__How to complete this task__.
Without any pictures, reproduce exactly the lines running from the line containing "[0:02.70-0:03.60]" through the end of the entries.

* * *

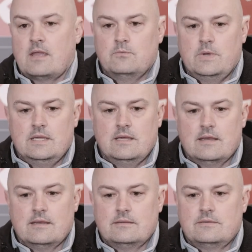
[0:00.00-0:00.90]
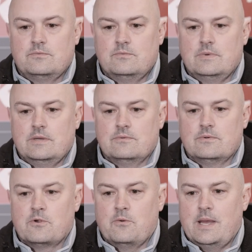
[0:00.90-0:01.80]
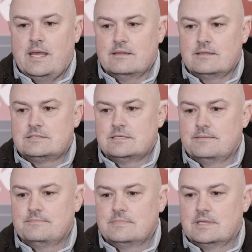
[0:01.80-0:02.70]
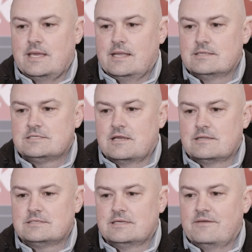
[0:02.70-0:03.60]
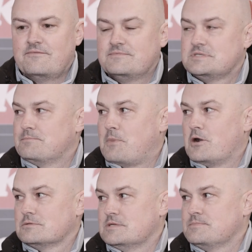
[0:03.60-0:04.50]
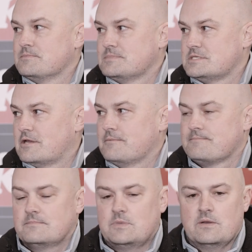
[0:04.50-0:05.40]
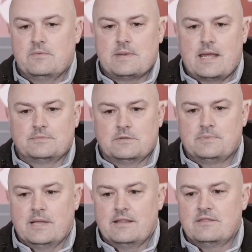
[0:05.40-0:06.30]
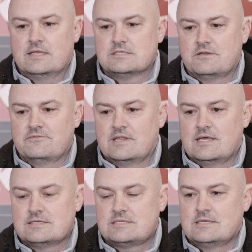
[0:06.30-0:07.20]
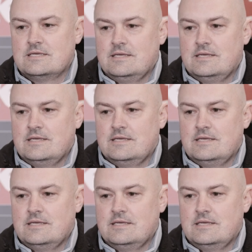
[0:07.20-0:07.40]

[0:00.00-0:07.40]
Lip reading: We were aware that that Ken had started to have some mild symptoms, so you know, we've been able to plan things over the last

* * *

__Exercise response__.
[0:02.70-0:03.60]
[0:03.60-0:04.50]
[0:04.50-0:05.40]
[0:05.40-0:06.30]
[0:06.30-0:07.20]
[0:07.20-0:07.40]

[0:00.00-0:07.40]
Lip reading: We were aware that that Ken had started to have some mild symptoms, so you know, we've been able to plan things over the last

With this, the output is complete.